La fixation d'objectifs quantifiés d'activité présente l'avantage de favoriser le service public et de contenir le développement du secteur privé, mais a aussi l'inconvénient de maintenir des rentes de situation pour les établissements peu ou pas performants.

La convergence entre les établissements publics et privés n'est pas soutenable si l'on ne donne pas les moyens aux établissements publics aujourd'hui lourdement déficitaires de revenir à l'équilibre sur une durée raisonnable, par exemple de cinq ans. L'existence d'éléments qui justifient les différences de coût de production entre les deux secteurs doit naturellement être prise en compte dans le cadre d'une politique de convergence. Par ailleurs, au sein même du secteur public, il y a une grande variété de situations économiques, justifiant des politiques spécifiques pour tenir compte des différences de coûts constatées.

Evoquant les problèmes de gouvernance, M. Gérard de Pouvourville a observé qu'aujourd'hui, l'Etat assure la planification du système, la fixation des tarifs et la définition des règles de gestion des établissements publics. L'assurance maladie est, dans les faits, un payeur relativement passif, même si elle réclame un rôle plus actif, notamment dans le contrôle de la dépense hospitalière.

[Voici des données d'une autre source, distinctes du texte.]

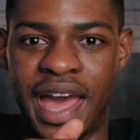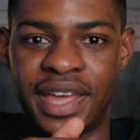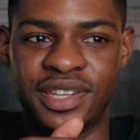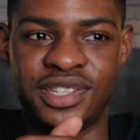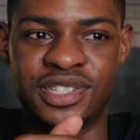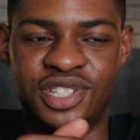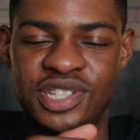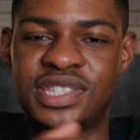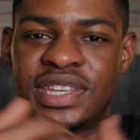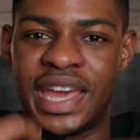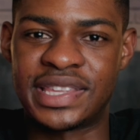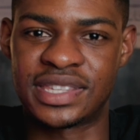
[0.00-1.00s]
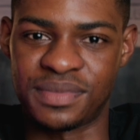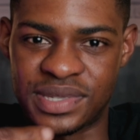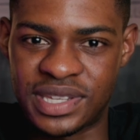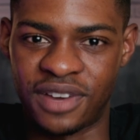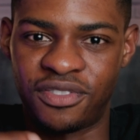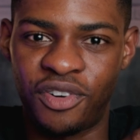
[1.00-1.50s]
and just get some
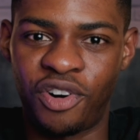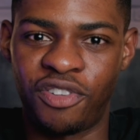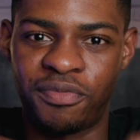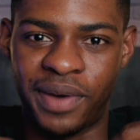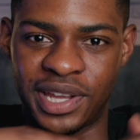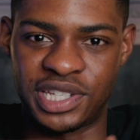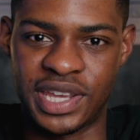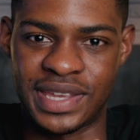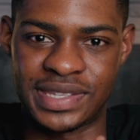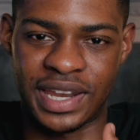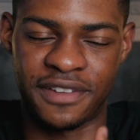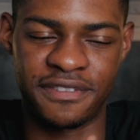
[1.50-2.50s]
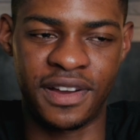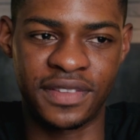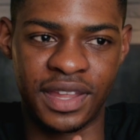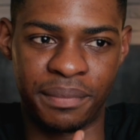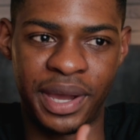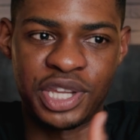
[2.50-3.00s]
stuff off my chest. And I found
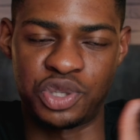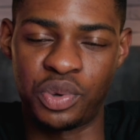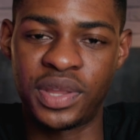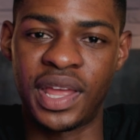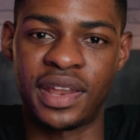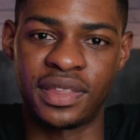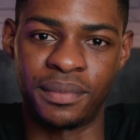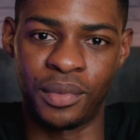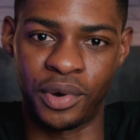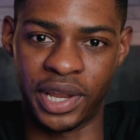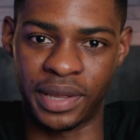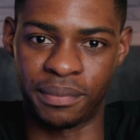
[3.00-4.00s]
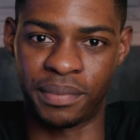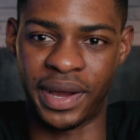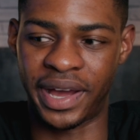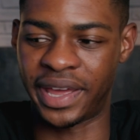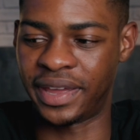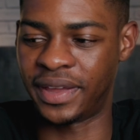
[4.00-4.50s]
that by doing that in the morning,
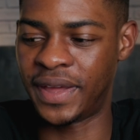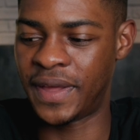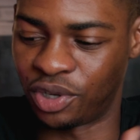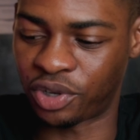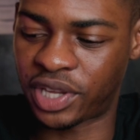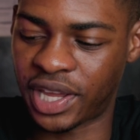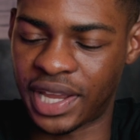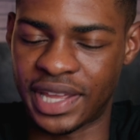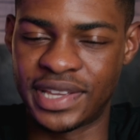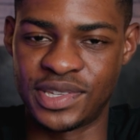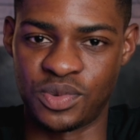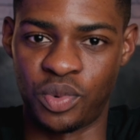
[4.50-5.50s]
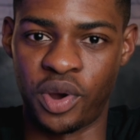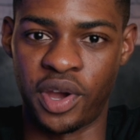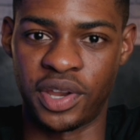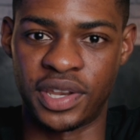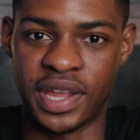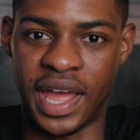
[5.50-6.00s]
by looking at His
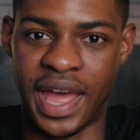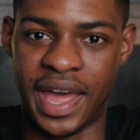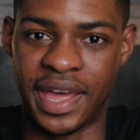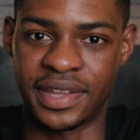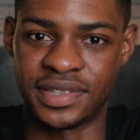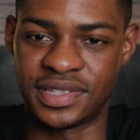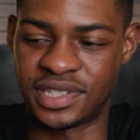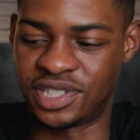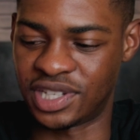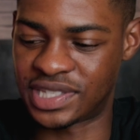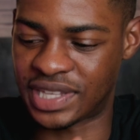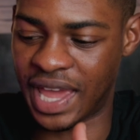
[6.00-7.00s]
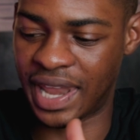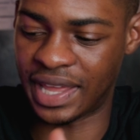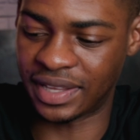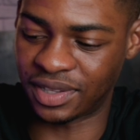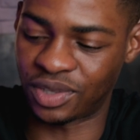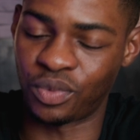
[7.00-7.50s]
word and just
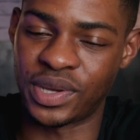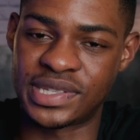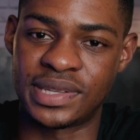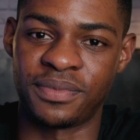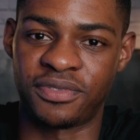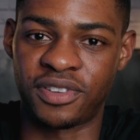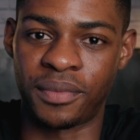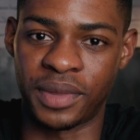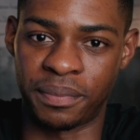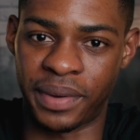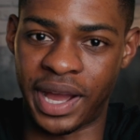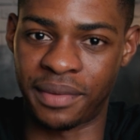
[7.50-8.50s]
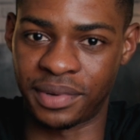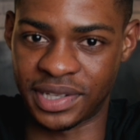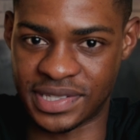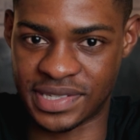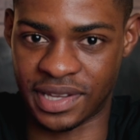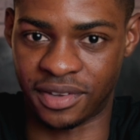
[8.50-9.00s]
getting the wisdom from the Bible
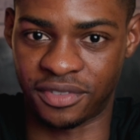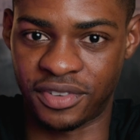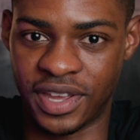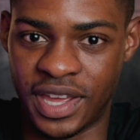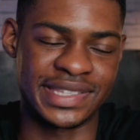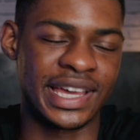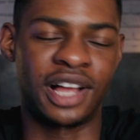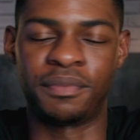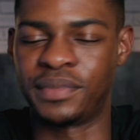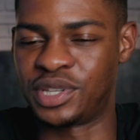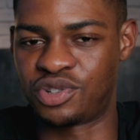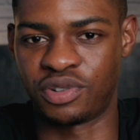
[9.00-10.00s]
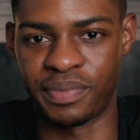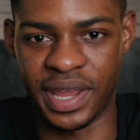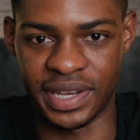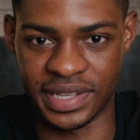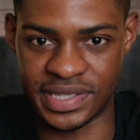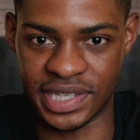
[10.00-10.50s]
itself, it's helped me
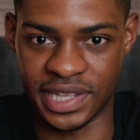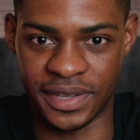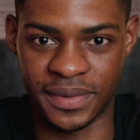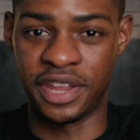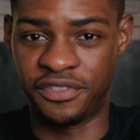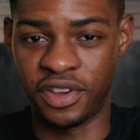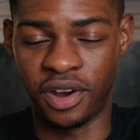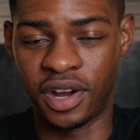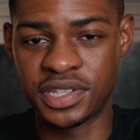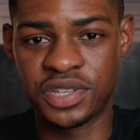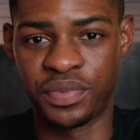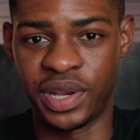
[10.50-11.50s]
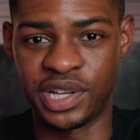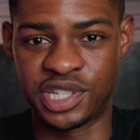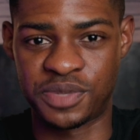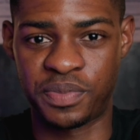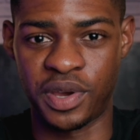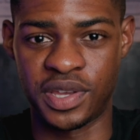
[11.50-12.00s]
tremendously. And if you aren't a
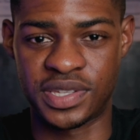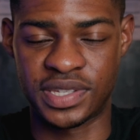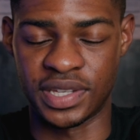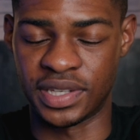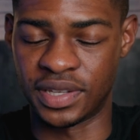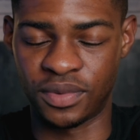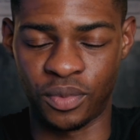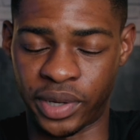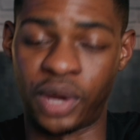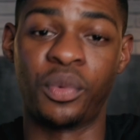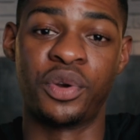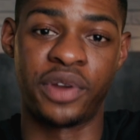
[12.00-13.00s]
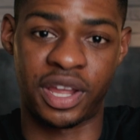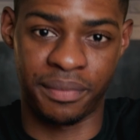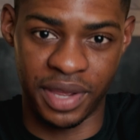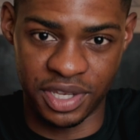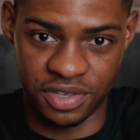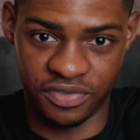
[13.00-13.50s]
religious person, what I would
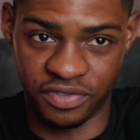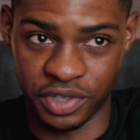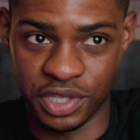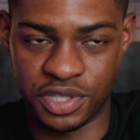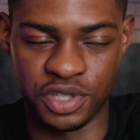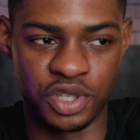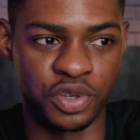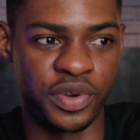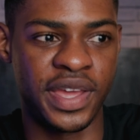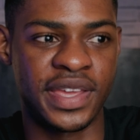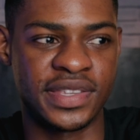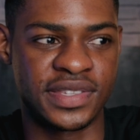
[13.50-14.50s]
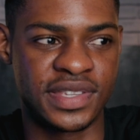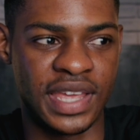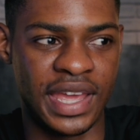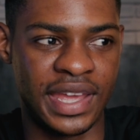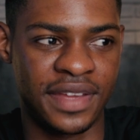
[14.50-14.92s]
recommend for you to do is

S'il est légitime que l'Etat assure la responsabilité des problèmes politiques de planification et d'aménagement du territoire, il existe plusieurs options pour répartir les rôles en matière de régulation de la dépense hospitalière. D'un point de vue strictement économique et financier, l'assurance maladie pourrait exiger que les surcoûts liés à des politiques nationales, comme l'aménagement du territoire, soient financés par l'Etat, et non par elle-même.

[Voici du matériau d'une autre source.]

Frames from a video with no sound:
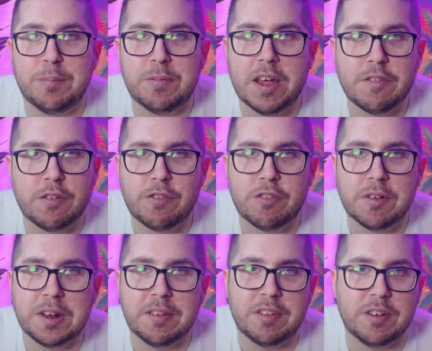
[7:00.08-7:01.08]
I'm dairy
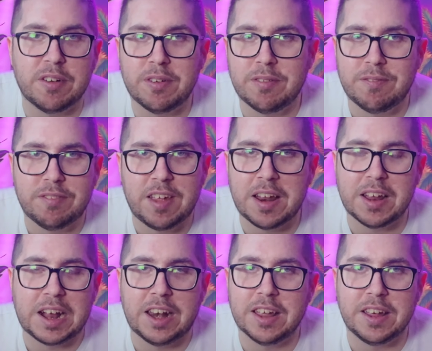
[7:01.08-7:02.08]
free, so
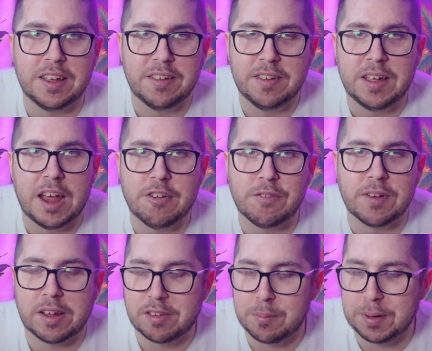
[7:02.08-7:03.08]
technically
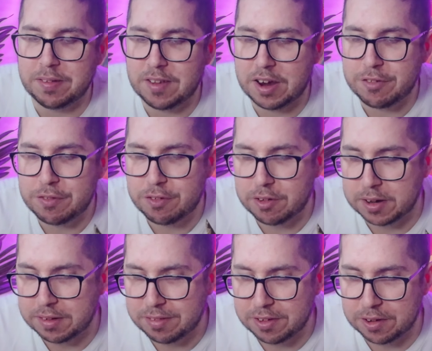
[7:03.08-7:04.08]
everything has to be dairy
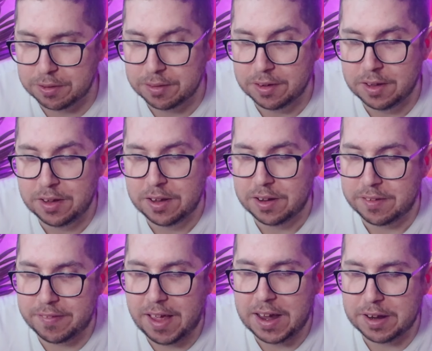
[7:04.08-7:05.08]
free. So
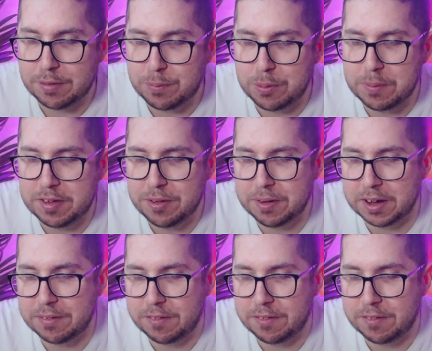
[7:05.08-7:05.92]
that is what we're doing,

Par ailleurs, le mode de fonctionnement actuel de la T2A ne permet pas de mise en concurrence des établissements hospitaliers entre eux. En effet, le mécanisme d'ajustement des tarifs au niveau national est confiscatoire car les résultats positifs obtenus le cas échéant sont prélevés l'année suivante, pénalisant ainsi les établissements efficients et rendant impossible l'utilisation des surplus, par exemple pour la création de nouveaux services.

Enfin, par rapport aux Etats-Unis, premier pays où a été mis en place un mode de paiement à l'activité, il n'y a pas de contrôle suffisamment rigoureux de l'accès aux soins hospitaliers, en particulier de la pertinence et de l'adéquation des soins effectués. Or, ce contrôle des pratiques hospitalières pourrait être mis en oeuvre par l'assurance maladie, sur la base de recommandations et de critères définis par la Haute Autorité de santé.